C'est à la suite d'une conversation intéressante avec un consultant marketing que j'ai voulu rédiger ce billet. Mais soyez sans crainte, ce blog n'a pas vocation à vanter les mérites du marketing. Non, j'aimerais plutôt discuter avec vous du proverbe néerlandais « Mesurer, c'est savoir ». C’est un adage auquel nous attachons de l’importance dans le domaine de la gestion immobilière et du facility management.
Mais revenons à nos moutons. L'expert marketing en question m'expliquait que pendant trois années consécutives, le site web de son entreprise avait connu une croissance de 15 % du nombre de visiteurs. Puis il a souri avec fierté, j'oserais même dire, avec arrogance. N'étant pas un expert en marketing moi-même, je lui ai posé quelques questions bêtes :
- Quels étaient les chiffres exacts ? Car il faut bien l'avouer, passer de 10 à 12 visiteurs est loin d'être aussi exaltant que de passer de 100 000 à 120 000 visiteurs. Malheureusement il n'était pas en mesure de me communiquer ces chiffres.

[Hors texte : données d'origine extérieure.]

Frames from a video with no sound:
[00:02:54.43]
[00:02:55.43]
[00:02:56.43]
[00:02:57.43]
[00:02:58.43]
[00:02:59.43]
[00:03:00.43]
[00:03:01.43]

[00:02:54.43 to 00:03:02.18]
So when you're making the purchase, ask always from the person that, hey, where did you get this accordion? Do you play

- Et pourquoi le trafic n'avait-il pas augmenté de 30 ou 40 %, ou plus encore ? Sa réponse fut littéralement la suivante : « Mon objectif était une augmentation de 10 %, et je l'ai même dépassé. Il est donc inutile de douter de l’excellence de ces résultats. »
- Quel était le nombre moyen de visiteurs et l'augmentation moyenne des visites d'une entreprise comparable du secteur ? Il n'en avait aucune idée, mais était « sûr que nous sommes sur la bonne voie. » Fin de la discussion.

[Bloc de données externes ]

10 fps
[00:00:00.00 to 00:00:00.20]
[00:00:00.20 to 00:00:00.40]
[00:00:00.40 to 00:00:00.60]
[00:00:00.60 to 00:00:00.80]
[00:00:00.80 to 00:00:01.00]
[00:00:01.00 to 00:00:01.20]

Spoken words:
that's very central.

C’est un exemple parfait de l'inutilité d'une mesure sans son contexte. Oui, la mesure peut permettre d'identifier des différences, des améliorations, ou des régressions. Mais que disent les chiffres ? Une amélioration de 15 % est-elle bonne, et surtout est-elle suffisante ? Sans possibilité de comparer ni valider ces chiffres avec des entreprises semblables, mesurer n’est rien d’autre que du nombrilisme. Ce n'est rien de plus qu'un outil pratique pour les contrôleurs qui ne représente aucune valeur ajoutée pour les équipes dirigeantes de l'entreprise.
Dans le domaine de la gestion immobilière et du facility management, j'ai aussi entendu toutes sortes d'affirmations concernant les coûts par poste de travail, les taux d'occupation d'un espace, les coûts de maintenance par bâtiment, le nombre de m² par employé, et bien plus encore. J’ignore si ces chiffres sont basés sur des données de qualité et sur des mesures cohérentes. Ce que je sais, c'est que là aussi, sans référence, ils sont sans valeur. Heureusement, l'industrie de la gestion immobilière et du facility management dispose d'un nombre croissant de normes telles que BOMA, EN15221, ISO, OSCRE, FASB, ou encore LEED. Ces normes offrent des méthodes de mesure et de comparaison des performances. Des initiatives locales et internationales comme le Netherlands Facility Costs Index (NFC), BenchCore, le benchmark global de l'immobilier de CoreNets, Energy Star, l'initiative verte de l'IFMA, ou le standard Leesman d'efficacité d'un poste de travail (LMI), permettent aux gestionnaires du patrimoine immobilier et aux facility managers de comparer les données mesurées avec leurs pairs. Les données deviennent alors des informations exploitables et se transforment en un savoir qui permet aux dirigeants de prendre des décisions et d'agir en vue d'atteindre les objectifs de l'entreprise.
Tout commence par une mesure correcte et cohérente, et par le transfert opérationnel de données vers des informations comparables grâce aux standards disponibles. Une fois ces bases bien ancrées, comparez vos performances à celles de vos pairs et agissez selon les résultats. Si vous n'agissez pas, votre DAF le fera. Et pas forcément dans l'intérêt de votre service.